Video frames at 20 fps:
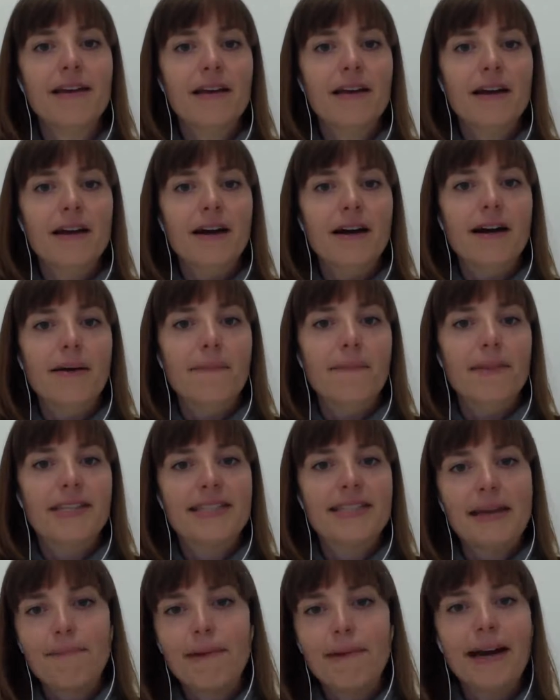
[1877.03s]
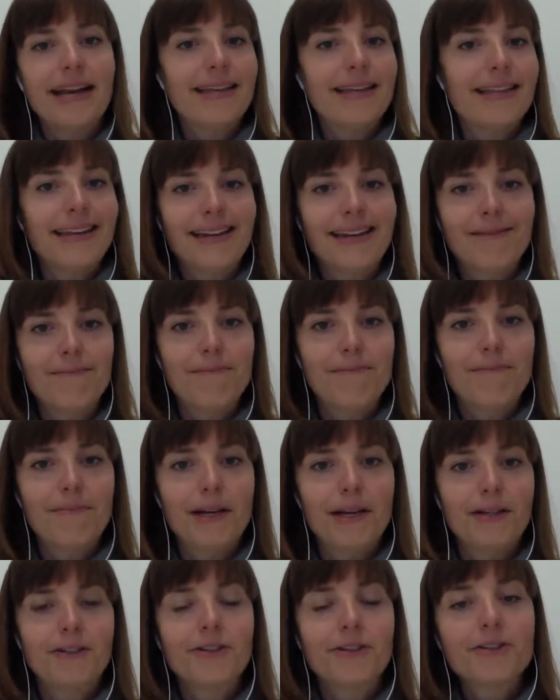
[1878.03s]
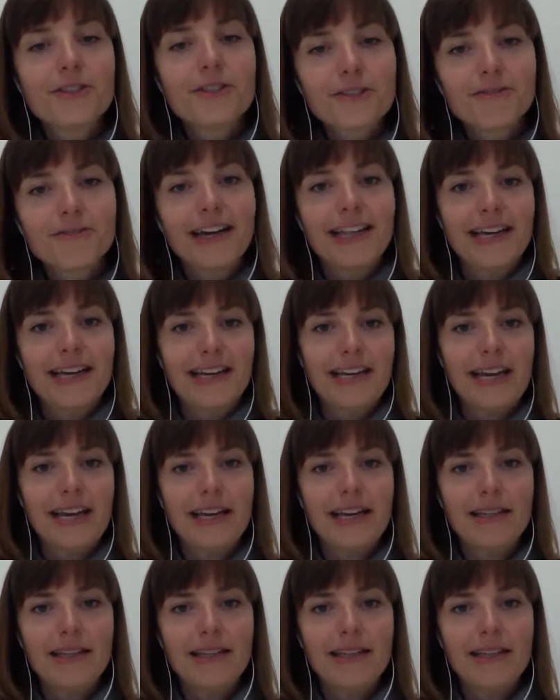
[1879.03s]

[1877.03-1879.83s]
the same body that had been crucified, that he had,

> [Try it]:
Your answer must be an exact copy of the records, free of images.

> [Result of the task]:
Video frames at 20 fps:
[1877.03s]
[1878.03s]
[1879.03s]

[1877.03-1879.83s]
the same body that had been crucified, that he had,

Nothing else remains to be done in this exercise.